Background
Referencing the Fourth Assessment Report of the IPCC, the authors write that "temperature, a key climate change indicator, is expected to increase substantially in the Northern Hemisphere, with potentially grave implications for human health."

What was done
Concerned about what these "expectations" might mean for their homeland, the five Danish researchers investigated the association between the daily three-hour maximum apparent temperature (which reflects the physiological experience of combined exposure to humidity and temperature) and deaths due to cardiovascular disease (CVD), cerebrovascular disease (CBD) and respiratory disease (RD) in the nation's capital, Copenhagen, over the period 1999-2006.

What was learned
Wichmann et al. found -- during the warm half of the year (April-September) -- that a rise in temperature actually had an inverse or protective effect with respect to CVD mortality (a 1% decrease in death in response to a 1°C increase in apparent temperature), which finding is rather unusual but has also been observed in Dublin, Ireland, as reported by Baccini et al. (2008, 2011), while they found no association with RD and CBD mortality. And at the other end of the thermal spectrum, during the cold half of the year, all three associations were inverse or protective, which finding, according to the researchers, is "consistent with other studies (Eurowinter Group, 1997; Nafstad et al., 2001; Braga et al., 2002; O'Neill et al., 2003; Analitis et al., 2008)."

What it means
Whereas climate alarmists continue to emphasize the primarily negative impact of summer heat waves on human death rates in low- and mid-latitude regions of the earth, essentially neglecting to report what happens there during winter cold spells, Wichmann et al.'s summer results tell a dramatically different story that is likely typical of higher latitudes. And they additionally portray what tends to happen nearly everywhere in winter, noting that during that cold part of the year "only protective effects [of warming] were observed," as may readily be seen to also be the case throughout the world by perusing the materials we have archived in our Subject Index under the general heading of Health Effects (Temperature -- Hot vs. Cold Weather), where the number of warming-induced deaths avoided in winter significantly over compensates for the number of deaths caused by an equivalent warming in summer.

References
Analitis, A., Katsouyanni, K., Biggeri, A., Baccini, M., Forsberg, B., Bisanti, L., Kirchmayer, U., Ballester, F., Cadum, E., Goodman, P.B., Hojs, A., Sunyer, J., Tiittanen, P. and Michelozzi, P. 2008. Effects of cold weather on mortality: Results from 15 European cities within the PHEWE project. American Journal of Epidemiology 168: 1397-1408.

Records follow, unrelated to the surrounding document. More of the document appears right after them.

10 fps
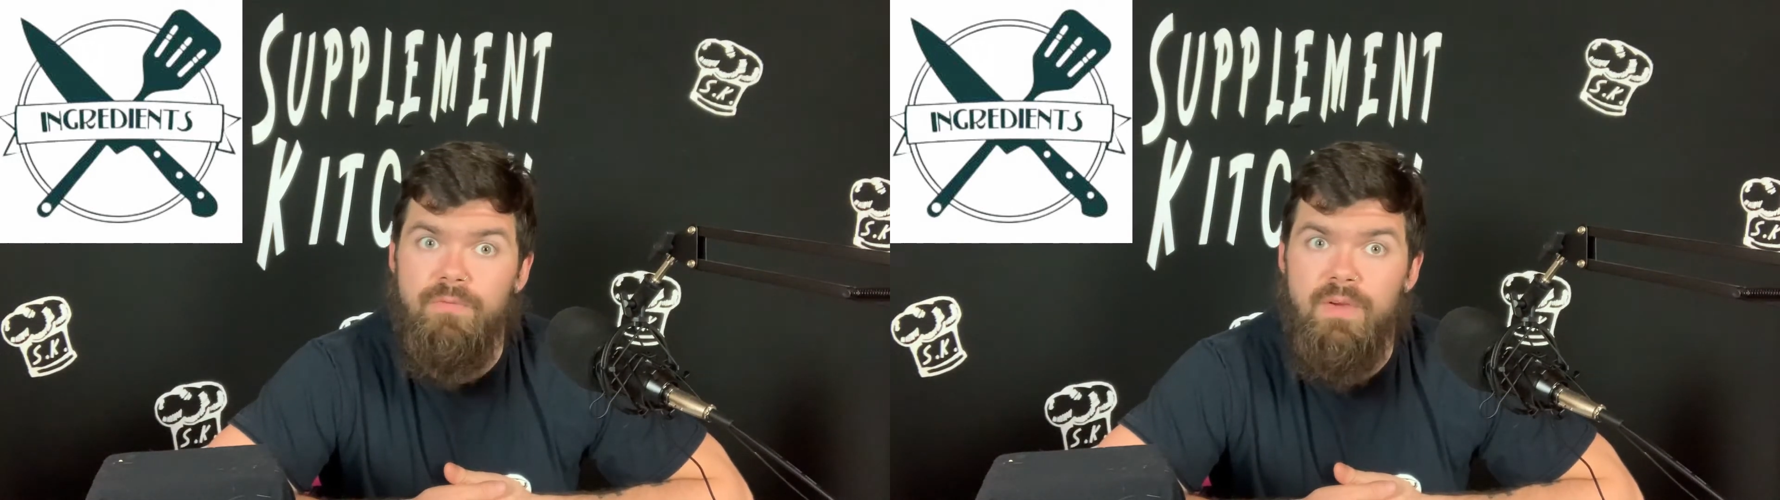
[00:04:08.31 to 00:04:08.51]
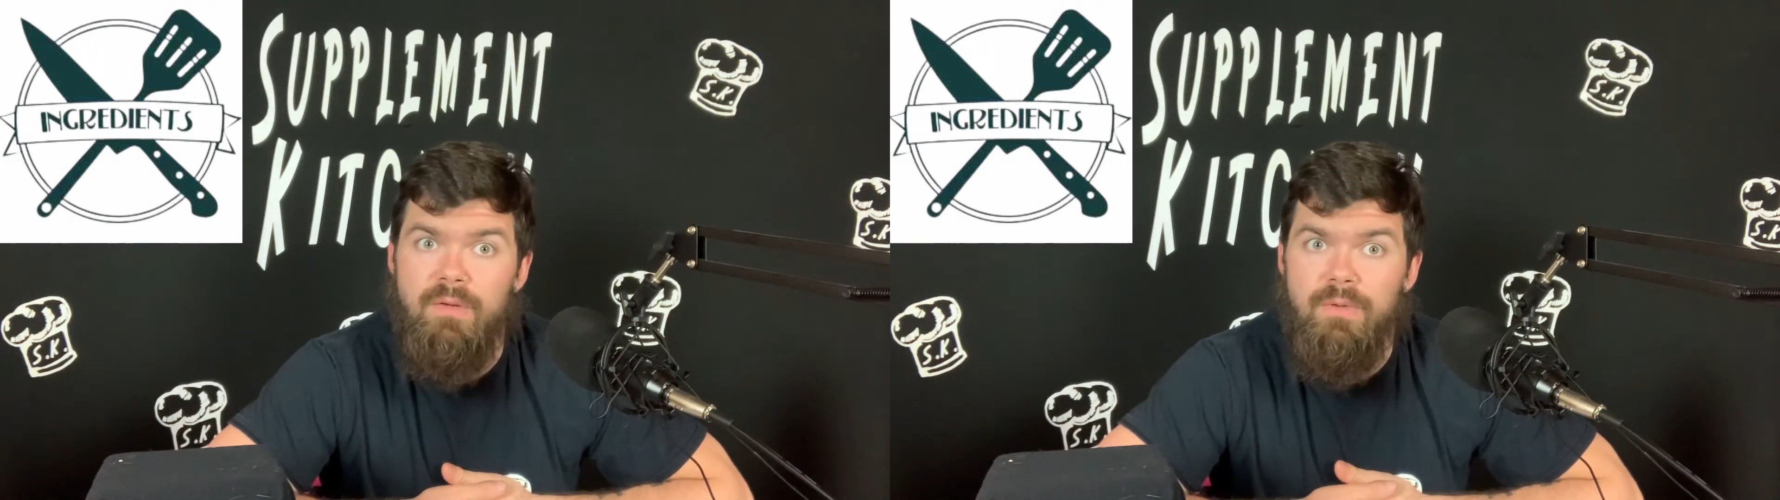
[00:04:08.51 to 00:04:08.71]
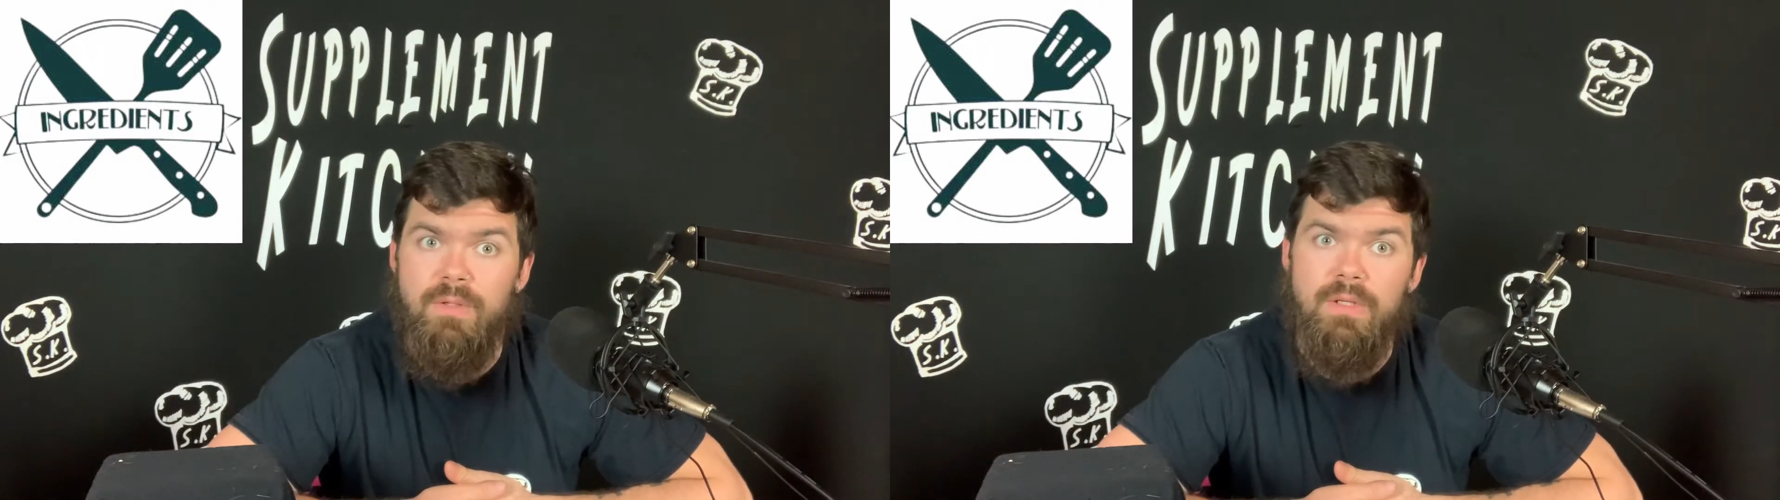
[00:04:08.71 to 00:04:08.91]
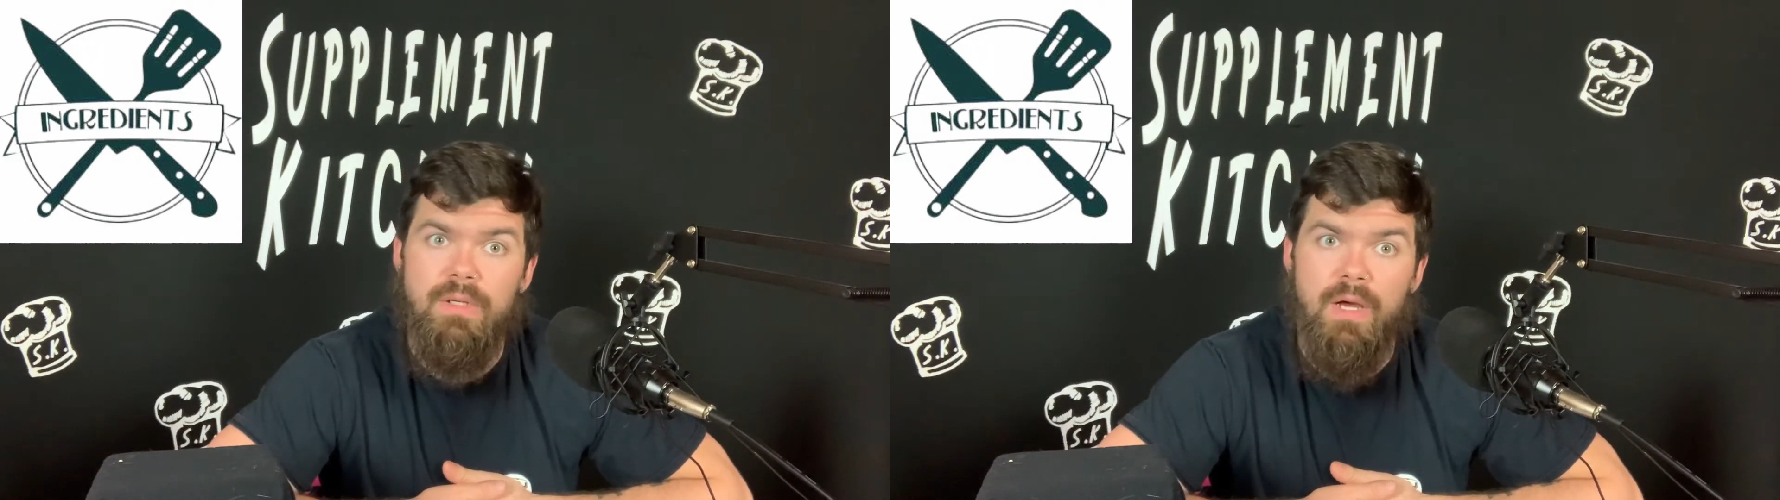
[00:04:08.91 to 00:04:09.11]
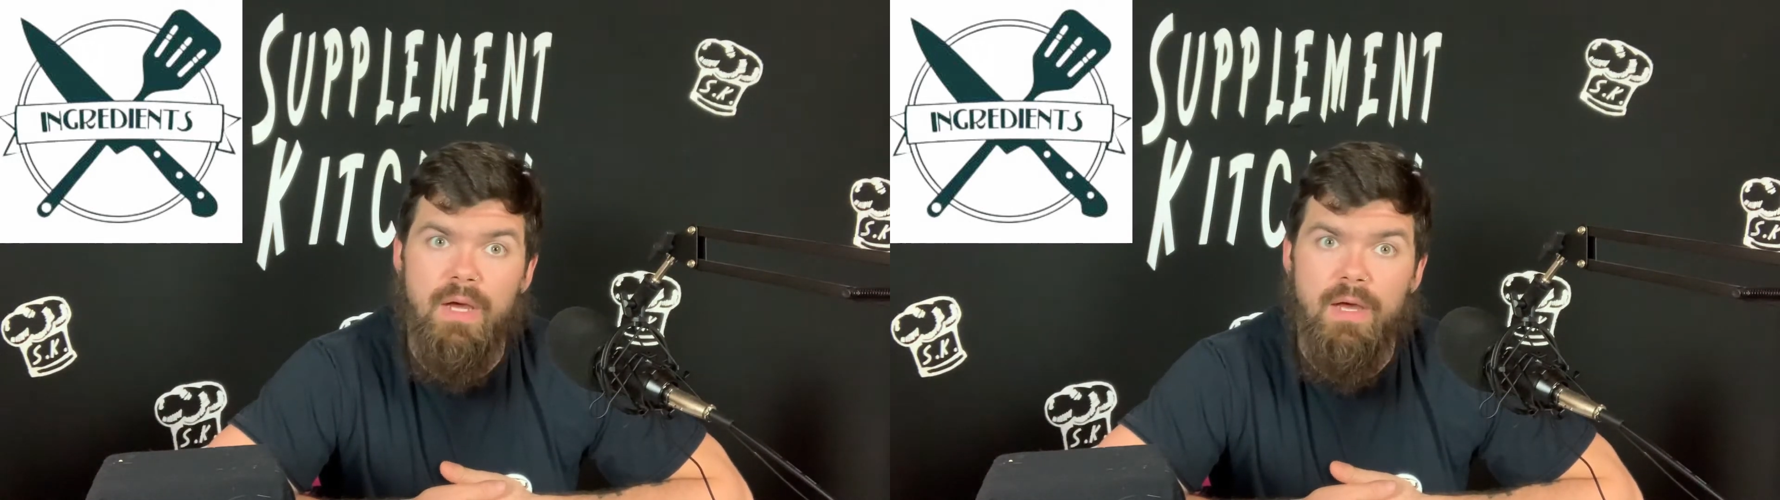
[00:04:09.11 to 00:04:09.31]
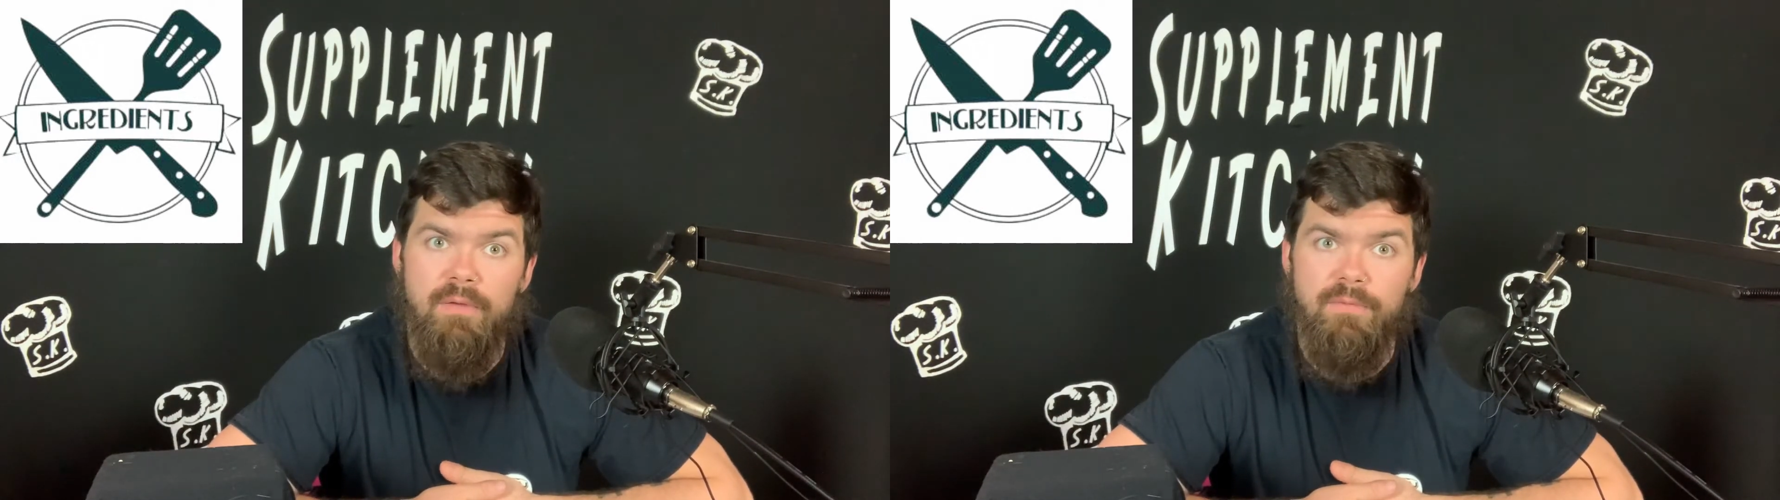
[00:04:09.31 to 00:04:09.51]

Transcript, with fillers: favorite uh,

Baccini, M., Biggeri, A., Accetta, G., Kosatsky, T., Katsouyanni, K., Analitis, A., Anderson, H.R., Bisanti, L., D'Ippoliti, D., Danova, J., Forsberg, B., Medina, S., Paldy, A., Rabczenko, D., Schindler, C. and Michelozzi, P. 2008. Heat effects on mortality in 15 European cities. Epidemiology 19: 711-719.

Baccini, M., Tom, K. and Biggeri, A. 2011. Impact of heat on mortality in 15 European cities: Attributable deaths under different weather scenarios. Journal of Epidemiology and Community Health 65: 64-70.

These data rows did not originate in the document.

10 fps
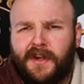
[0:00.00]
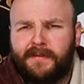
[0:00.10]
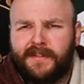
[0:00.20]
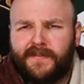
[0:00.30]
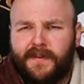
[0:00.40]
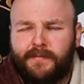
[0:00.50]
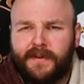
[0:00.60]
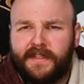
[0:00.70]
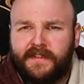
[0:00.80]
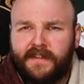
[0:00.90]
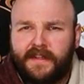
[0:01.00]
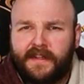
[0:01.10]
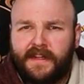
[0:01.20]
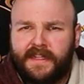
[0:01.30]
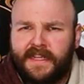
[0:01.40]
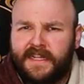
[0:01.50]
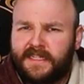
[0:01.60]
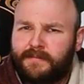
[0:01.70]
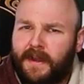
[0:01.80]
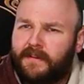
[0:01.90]
carbon footprint, I think
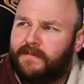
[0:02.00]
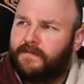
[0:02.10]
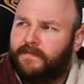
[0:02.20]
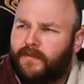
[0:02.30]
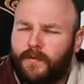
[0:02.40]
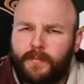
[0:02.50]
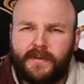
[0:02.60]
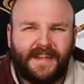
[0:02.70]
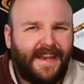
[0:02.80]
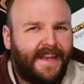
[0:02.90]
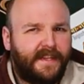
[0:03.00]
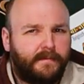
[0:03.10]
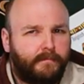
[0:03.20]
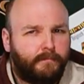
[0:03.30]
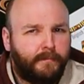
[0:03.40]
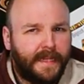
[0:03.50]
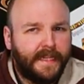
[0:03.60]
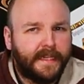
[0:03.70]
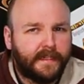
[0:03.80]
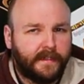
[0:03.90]
it's about 4.8
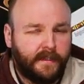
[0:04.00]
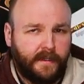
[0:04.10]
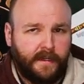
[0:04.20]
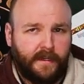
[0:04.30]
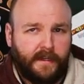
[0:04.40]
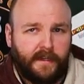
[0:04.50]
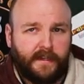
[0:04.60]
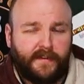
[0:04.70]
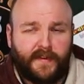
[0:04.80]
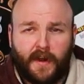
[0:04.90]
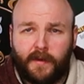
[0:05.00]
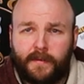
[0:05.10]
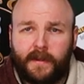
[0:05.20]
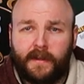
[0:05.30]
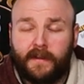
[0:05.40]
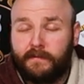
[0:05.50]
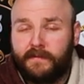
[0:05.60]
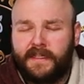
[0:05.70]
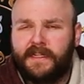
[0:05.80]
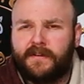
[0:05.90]
million of
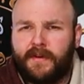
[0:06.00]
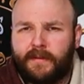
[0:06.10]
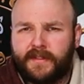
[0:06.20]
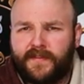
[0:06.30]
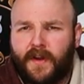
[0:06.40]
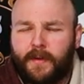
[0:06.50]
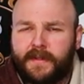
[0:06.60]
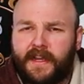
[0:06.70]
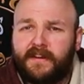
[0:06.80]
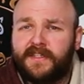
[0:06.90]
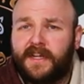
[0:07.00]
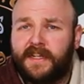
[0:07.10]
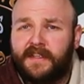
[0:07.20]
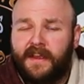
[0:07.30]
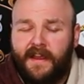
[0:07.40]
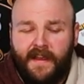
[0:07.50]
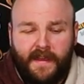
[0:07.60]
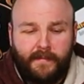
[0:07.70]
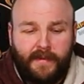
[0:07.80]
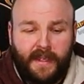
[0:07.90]
kilograms of carbon dioxide
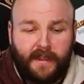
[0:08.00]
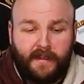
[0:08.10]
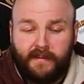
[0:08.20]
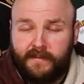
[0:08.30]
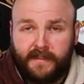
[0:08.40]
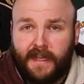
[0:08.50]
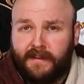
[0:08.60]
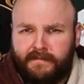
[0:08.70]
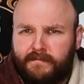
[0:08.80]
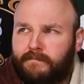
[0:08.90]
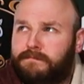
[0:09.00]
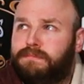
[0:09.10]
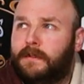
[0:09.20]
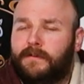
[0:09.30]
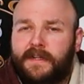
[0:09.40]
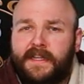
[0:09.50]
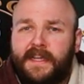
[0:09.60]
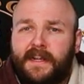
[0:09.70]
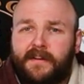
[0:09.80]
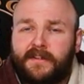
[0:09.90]
being blown in
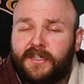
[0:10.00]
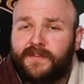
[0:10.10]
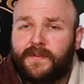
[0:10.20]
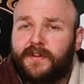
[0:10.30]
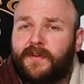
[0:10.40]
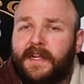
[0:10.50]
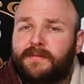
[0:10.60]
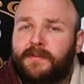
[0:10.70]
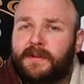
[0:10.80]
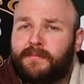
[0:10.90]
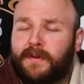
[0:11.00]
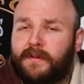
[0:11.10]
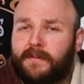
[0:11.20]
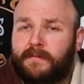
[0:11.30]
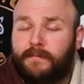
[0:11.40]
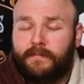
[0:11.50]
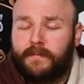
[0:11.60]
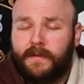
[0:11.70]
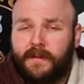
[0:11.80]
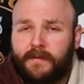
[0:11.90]
the air just for transport and
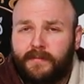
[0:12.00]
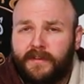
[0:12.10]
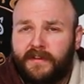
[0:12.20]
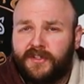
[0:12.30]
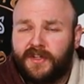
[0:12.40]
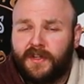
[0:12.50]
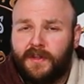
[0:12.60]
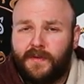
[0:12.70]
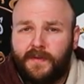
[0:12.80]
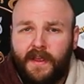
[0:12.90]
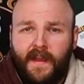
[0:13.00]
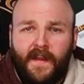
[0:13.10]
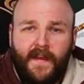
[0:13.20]
production alone.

Braga, A., Zanobetti, A. and Schwartz, J. 2002. The effect of weather on respiratory and cardiovascular deaths in 12 US cities. Environmental Health Perspectives 110: 859-863.

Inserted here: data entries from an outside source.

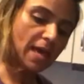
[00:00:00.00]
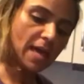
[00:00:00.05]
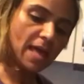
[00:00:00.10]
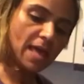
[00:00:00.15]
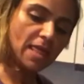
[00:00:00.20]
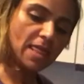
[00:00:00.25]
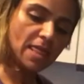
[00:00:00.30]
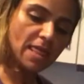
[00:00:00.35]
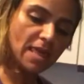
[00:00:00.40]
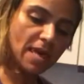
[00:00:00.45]

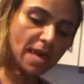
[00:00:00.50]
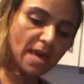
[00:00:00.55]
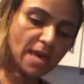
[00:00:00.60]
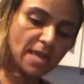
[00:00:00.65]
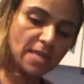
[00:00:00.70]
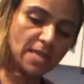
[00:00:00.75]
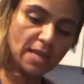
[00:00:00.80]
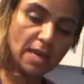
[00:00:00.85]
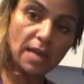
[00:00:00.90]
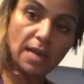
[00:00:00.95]
And
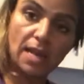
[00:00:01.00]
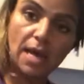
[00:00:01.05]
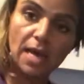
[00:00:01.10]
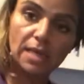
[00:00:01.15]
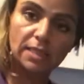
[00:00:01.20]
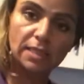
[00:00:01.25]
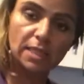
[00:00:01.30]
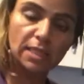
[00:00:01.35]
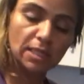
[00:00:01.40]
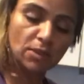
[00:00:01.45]
then the
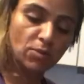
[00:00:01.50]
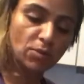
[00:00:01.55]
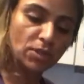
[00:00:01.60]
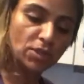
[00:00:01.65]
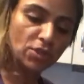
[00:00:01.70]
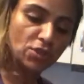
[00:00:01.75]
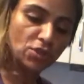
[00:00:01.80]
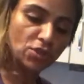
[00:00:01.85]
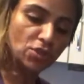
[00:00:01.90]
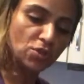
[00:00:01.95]
last thing that we
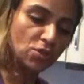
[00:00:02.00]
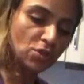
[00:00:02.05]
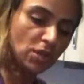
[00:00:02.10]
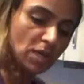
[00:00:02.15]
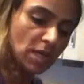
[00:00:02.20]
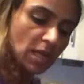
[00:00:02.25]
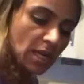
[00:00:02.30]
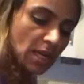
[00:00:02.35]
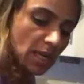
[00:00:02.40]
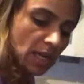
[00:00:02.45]
need to do,
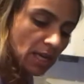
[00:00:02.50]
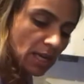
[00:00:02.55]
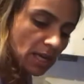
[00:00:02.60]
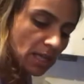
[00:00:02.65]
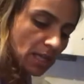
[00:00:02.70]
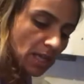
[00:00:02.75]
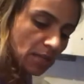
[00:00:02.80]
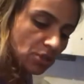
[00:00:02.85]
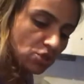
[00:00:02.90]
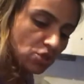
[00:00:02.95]

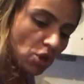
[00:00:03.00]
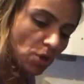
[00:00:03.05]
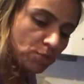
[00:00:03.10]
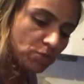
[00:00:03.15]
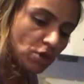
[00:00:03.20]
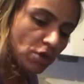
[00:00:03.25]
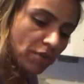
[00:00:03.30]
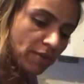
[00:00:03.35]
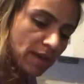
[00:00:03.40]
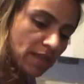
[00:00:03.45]
that chopped
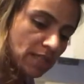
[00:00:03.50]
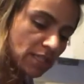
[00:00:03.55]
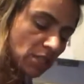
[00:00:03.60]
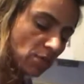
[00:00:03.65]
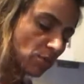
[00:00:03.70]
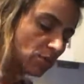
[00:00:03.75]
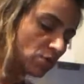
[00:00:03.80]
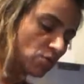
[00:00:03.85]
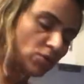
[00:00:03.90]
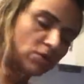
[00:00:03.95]
coriander
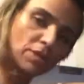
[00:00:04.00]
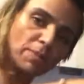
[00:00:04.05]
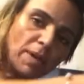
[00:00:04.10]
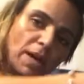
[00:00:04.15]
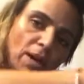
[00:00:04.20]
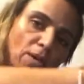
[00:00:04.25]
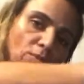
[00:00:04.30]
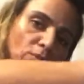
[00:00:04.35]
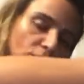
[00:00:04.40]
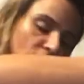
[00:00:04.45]
that we talked
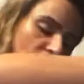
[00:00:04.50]
about.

Eurowinter Group. 1997. Cold exposure and winter mortality from ischaemic heart disease, cerebrovascular disease, respiratory disease, and all causes in warm and cold regions of Europe. The Lancet 349: 1341-1346.

Nafstad, P., Skrondal, A. and Bjertness, E. 2001. Mortality and temperature in Oslo, Norway, 1990-1995. European Journal of Epidemiology 17: 621-627.

O'Neill, M.S., Zanobetti, A. and Schwartz, J. 2003. Modifiers of the temperature and mortality association in seven US cities. American Journal of Epidemiology 157: 1074-1082.